▶ [Description of the task]:
Would you return each entry exactly as written, omitting any pictures?

▶ [Data listing]:
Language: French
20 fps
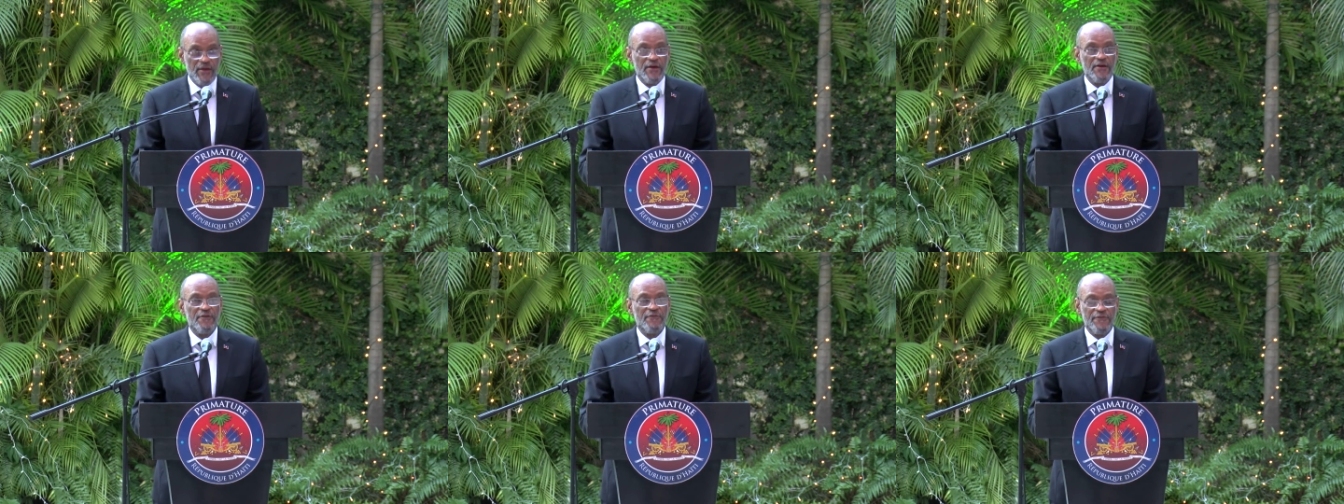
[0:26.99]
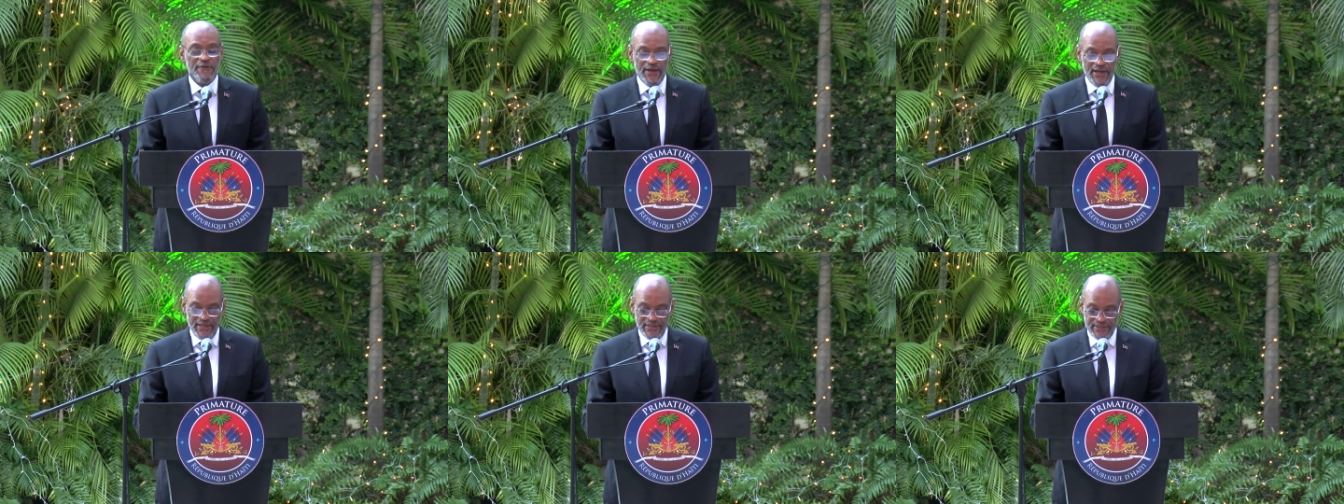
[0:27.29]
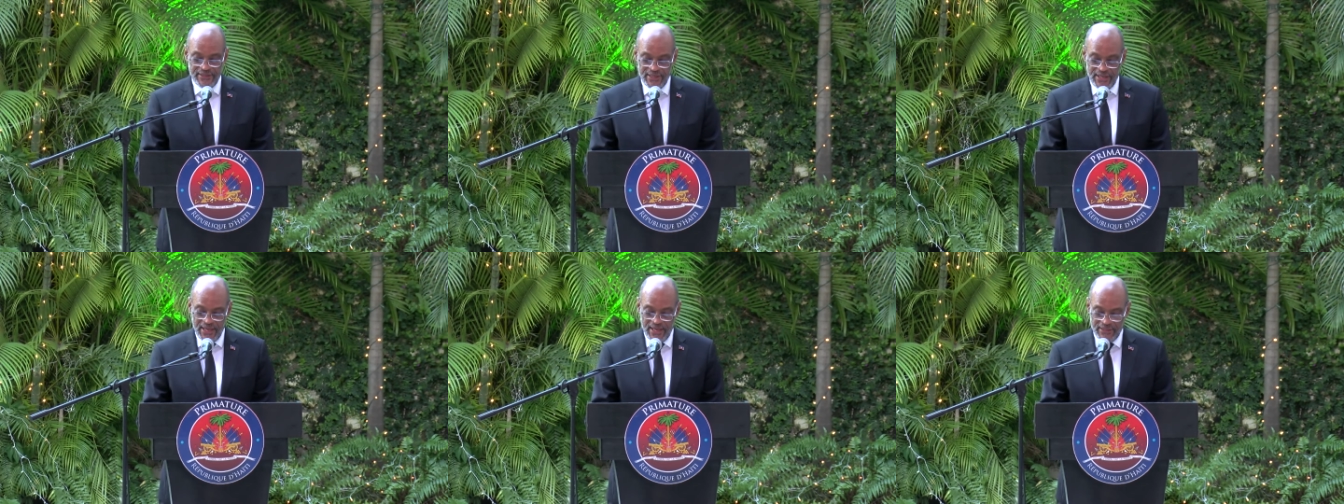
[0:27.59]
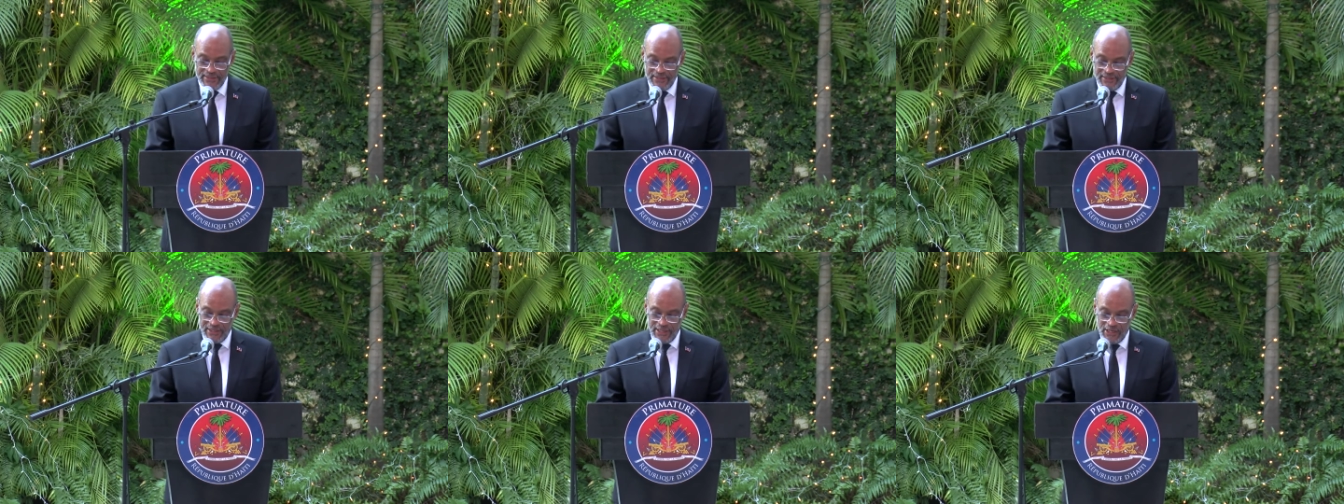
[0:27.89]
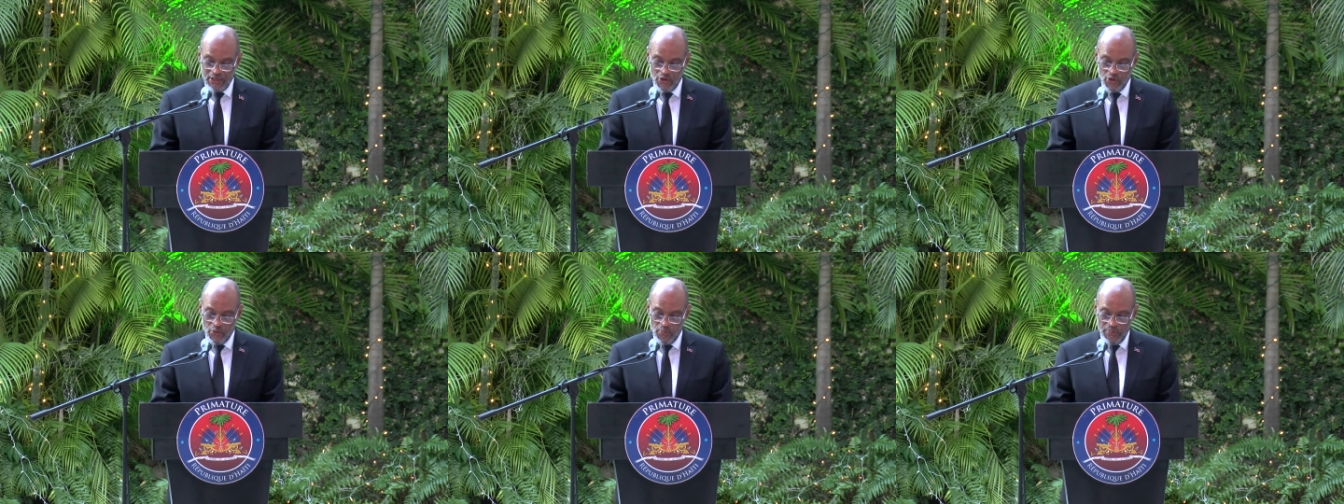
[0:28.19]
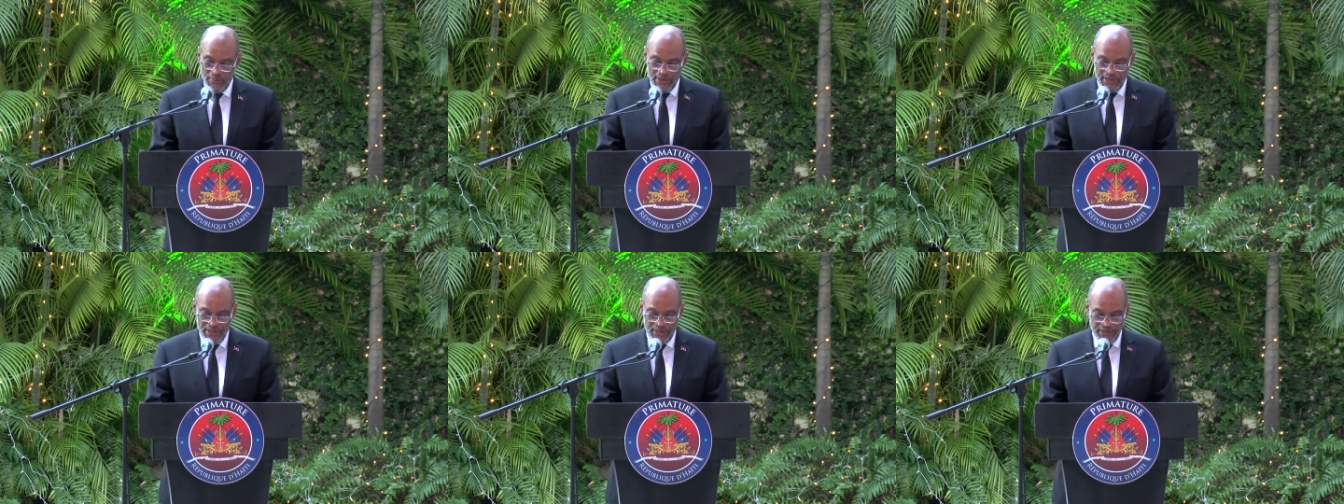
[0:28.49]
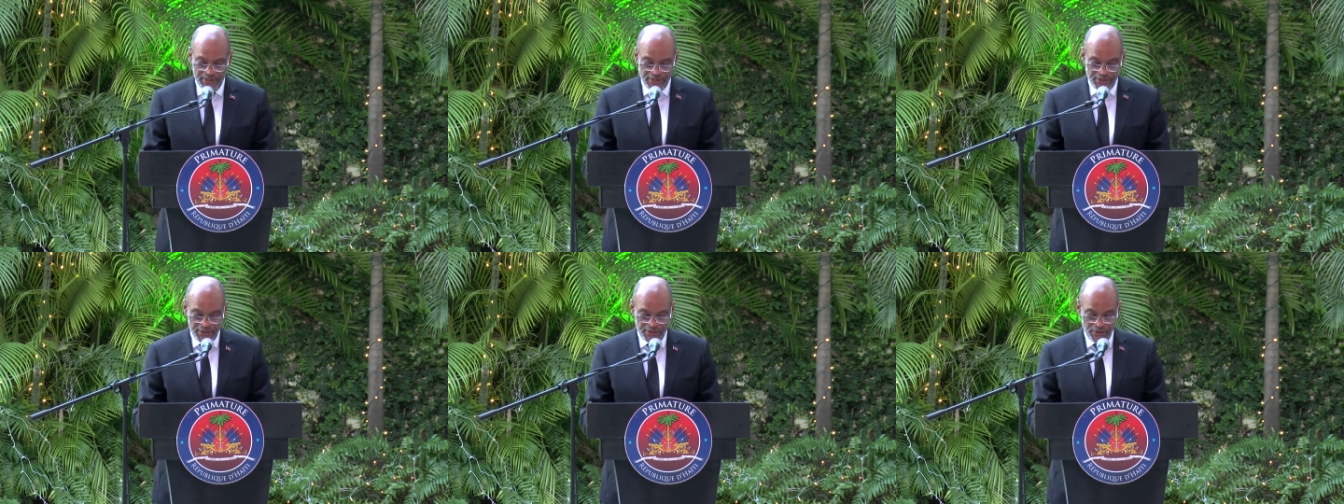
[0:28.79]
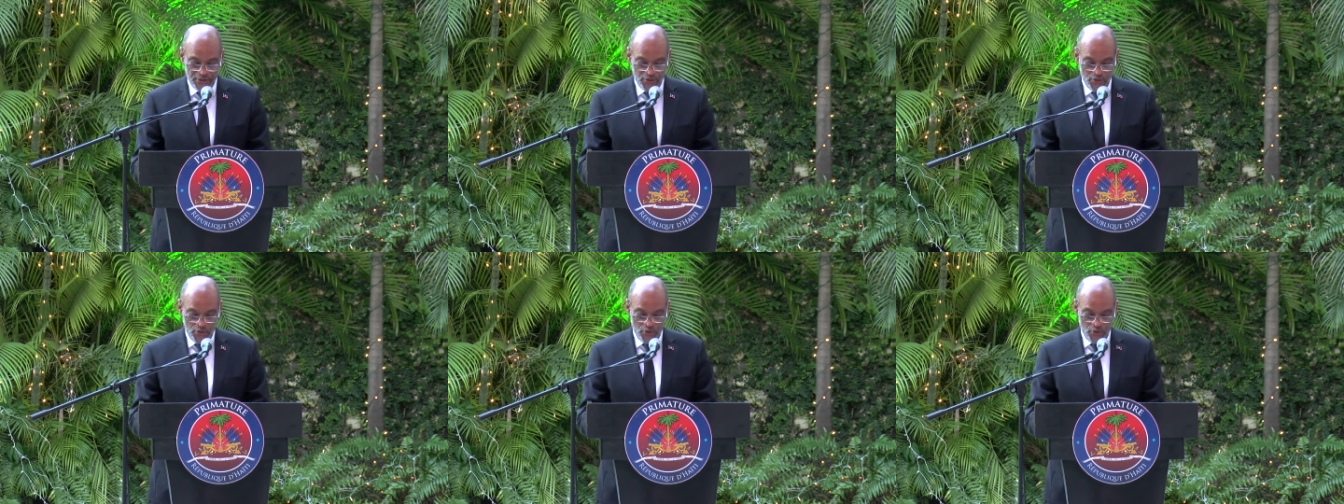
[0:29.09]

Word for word: Face à cet aéropage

▶ [Exercise solution]:
Language: French
20 fps
[0:26.99]
[0:27.29]
[0:27.59]
[0:27.89]
[0:28.19]
[0:28.49]
[0:28.79]
[0:29.09]

Word for word: Face à cet aéropage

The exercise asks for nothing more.